Key job responsibilities
- Develop and refine retrieval-augmented generation (RAG) pipelines for AI assistants
- Work with embeddings, vector databases, and memory systems
- Assist with prompt engineering, reranking, and model evaluation
- Experiment with multimodal pipelines combining text, structured data, and images
- Collaborate with engineers to integrate ML workflows into backend systems and cloud environments
A day in the life
As a Machine Learning Engineer Intern, you will experiment with embeddings, integrate vector search systems, and contribute to context-aware pipelines. You’ll learn how GenAI systems are designed, evaluated, and deployed using orchestration tools and cloud platforms.
About The Team
The Ekasys AI team focuses on applied Generative AI, combining retrieval systems, memory architectures, and large language models to deliver robust, domain-specific assistants and intelligent applications.
Basic Qualifications
- Bachelor’s or Master’s degree in Computer Science, Data Science, AI/ML, or related field (in progress or completed)

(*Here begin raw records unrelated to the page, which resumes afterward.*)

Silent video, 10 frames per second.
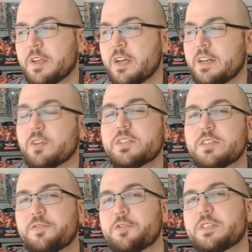Now, this is
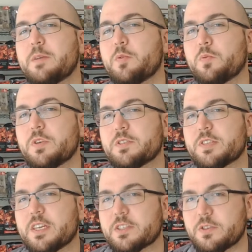the first time in
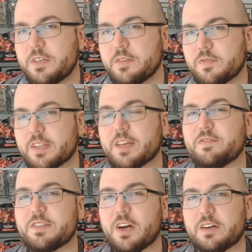Wizards history that
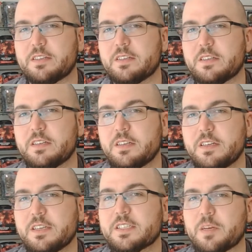they've done
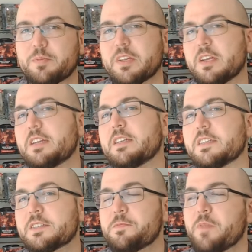something like
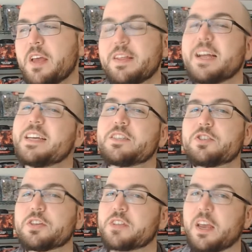this that isn't
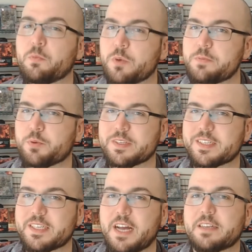just a reprint
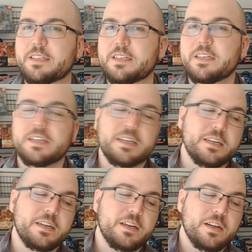set.
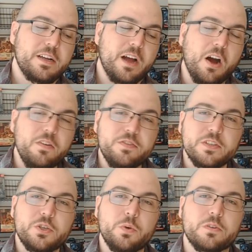Of
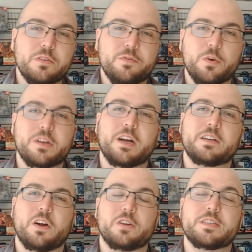the 249
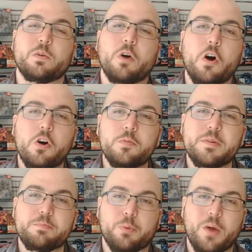cards, they will all
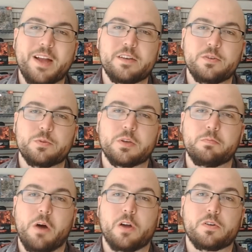be brand new to
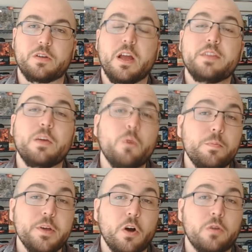Modern. They
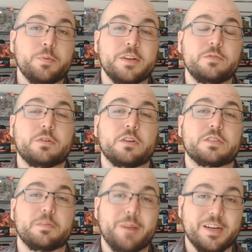won't be all brand new
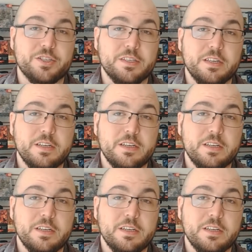cards to Magic.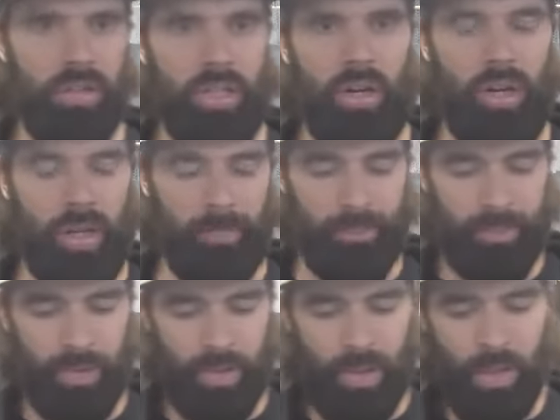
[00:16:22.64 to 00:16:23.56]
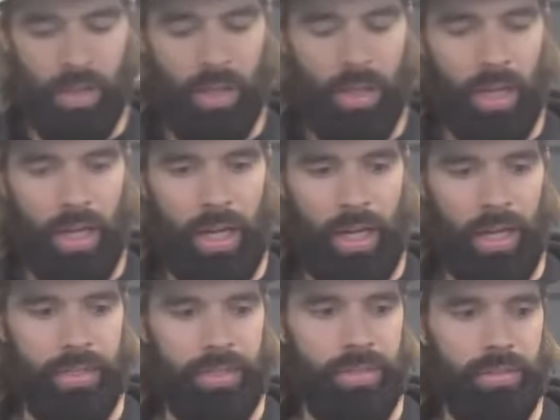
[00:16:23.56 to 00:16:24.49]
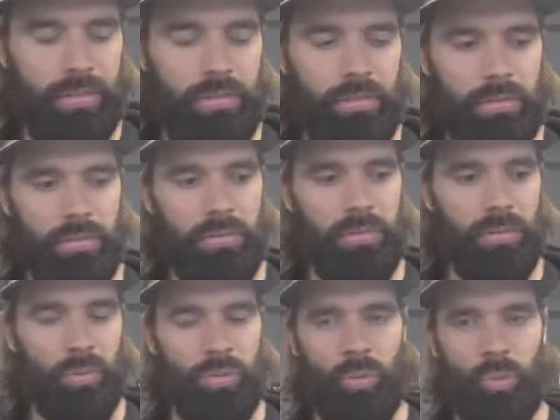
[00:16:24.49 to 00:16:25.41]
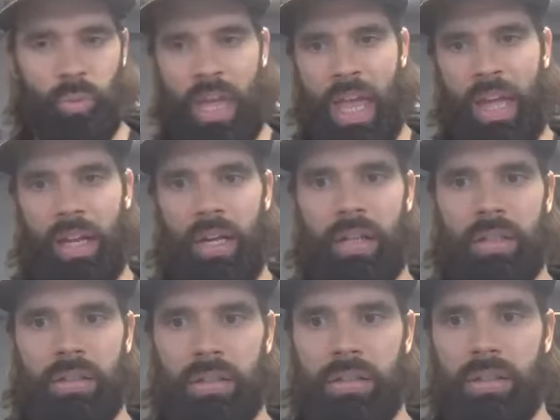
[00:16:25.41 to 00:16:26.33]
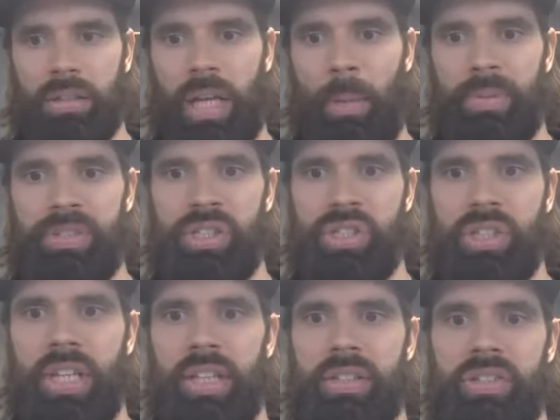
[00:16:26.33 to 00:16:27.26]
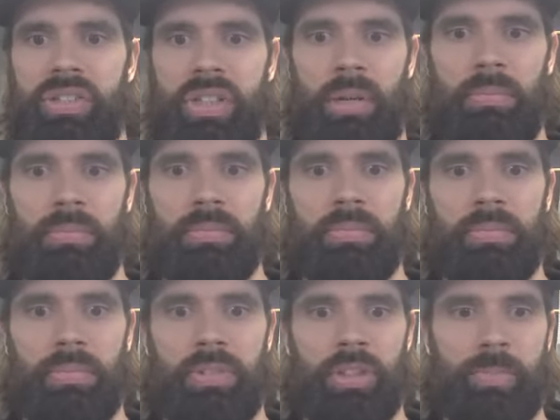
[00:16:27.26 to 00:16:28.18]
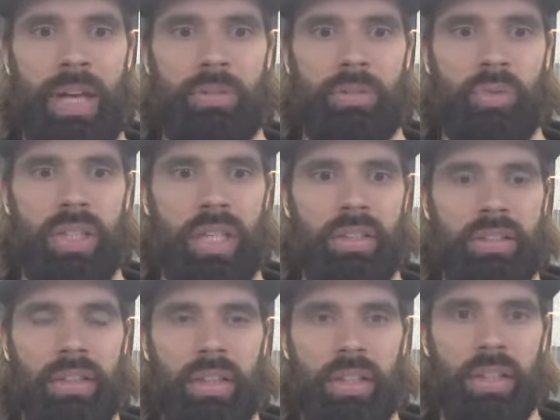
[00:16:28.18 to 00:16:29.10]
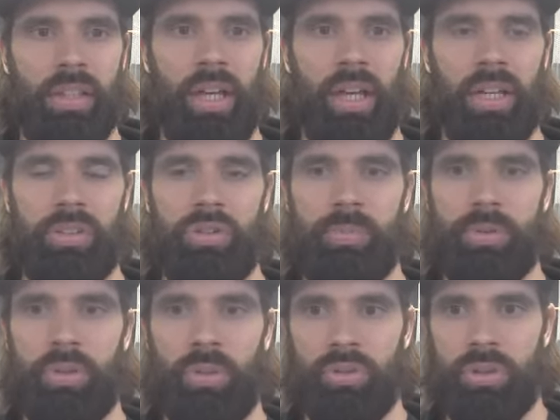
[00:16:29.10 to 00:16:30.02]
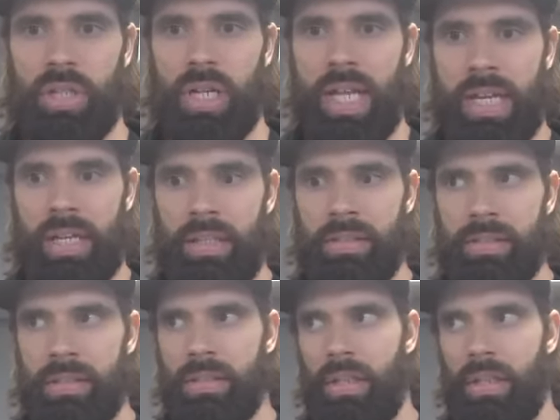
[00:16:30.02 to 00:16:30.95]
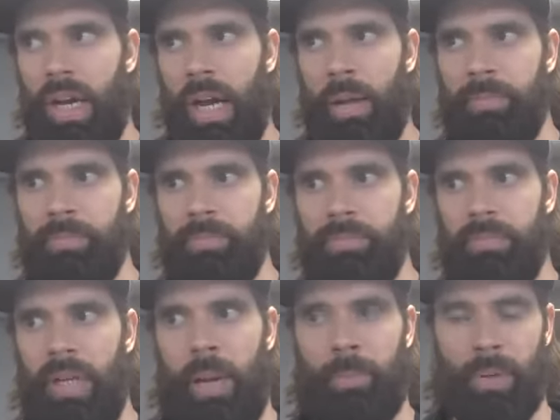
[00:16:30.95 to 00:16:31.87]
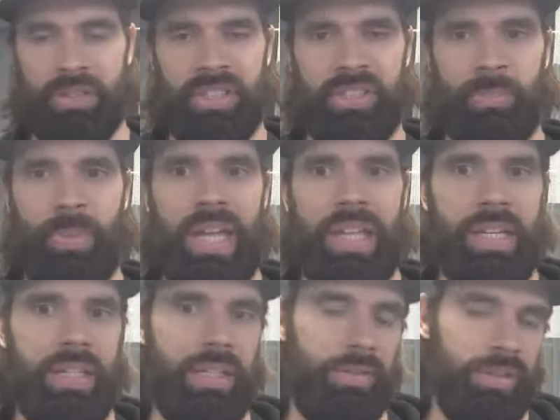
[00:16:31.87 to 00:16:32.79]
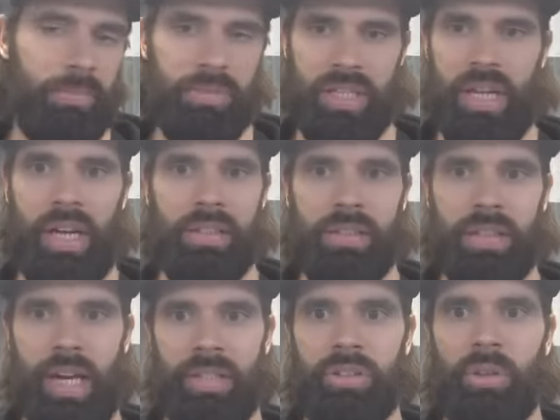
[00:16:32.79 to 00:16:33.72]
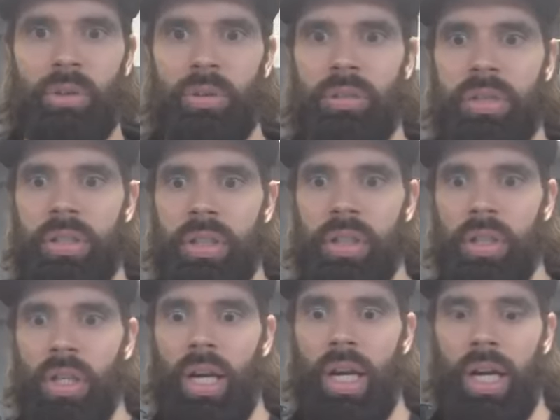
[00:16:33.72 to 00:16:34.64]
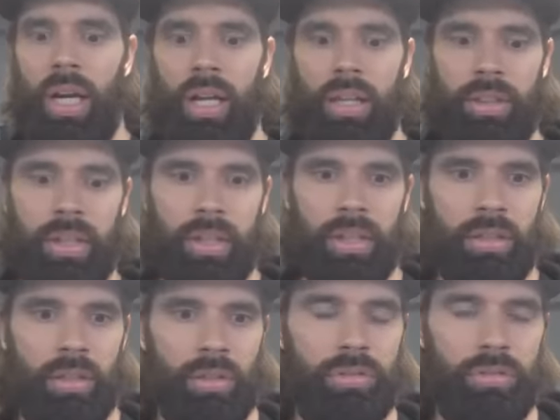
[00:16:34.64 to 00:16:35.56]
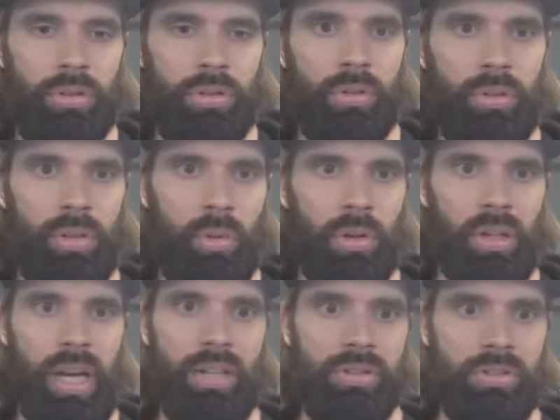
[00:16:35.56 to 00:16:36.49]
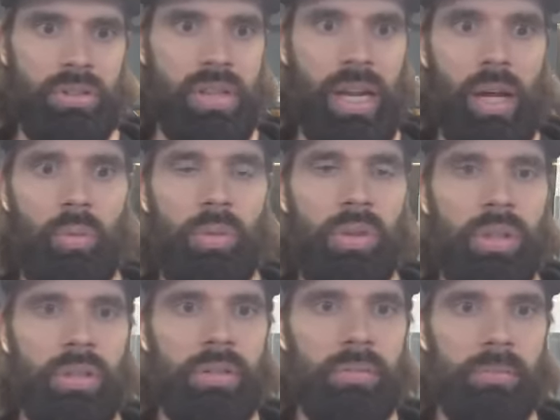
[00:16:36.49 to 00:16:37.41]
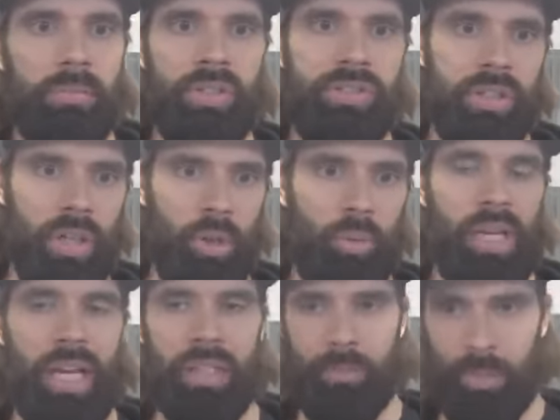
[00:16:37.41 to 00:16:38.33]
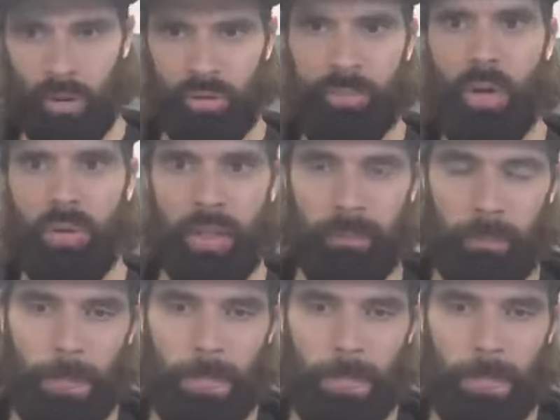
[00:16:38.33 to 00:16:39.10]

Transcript: You know, we had a competition at the gym this past weekend, Super Soldier, and I participated. It's something I told the crew, the organizers, that I would months ago, and we had to postpone it.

- Strong programming skills in Python
- Foundational understanding of core ML and NLP concepts
Preferred Qualifications
- Experience with GenAI frameworks such as LangChain/LangGraph, LlamaIndex, or similar.
- Familiarity with vector databases (FAISS, Pinecone, Milvus, Weaviate, Chroma)
- Exposure to embedding models (Hugging Face, OpenAI, Qwen, etc.)
- Knowledge of
Ollama
for LLM orchestration
- Experience with PyTorch, TensorFlow, or Hugging Face Transformers
- Cloud exposure:
Azure AI services
, AWS, or GCP Vertex AI
- MLOps tools: MLflow, Weights & Biases
Note:
You are not required to have all listed skills. A solid Python foundation and an eagerness to learn GenAI workflows are most important.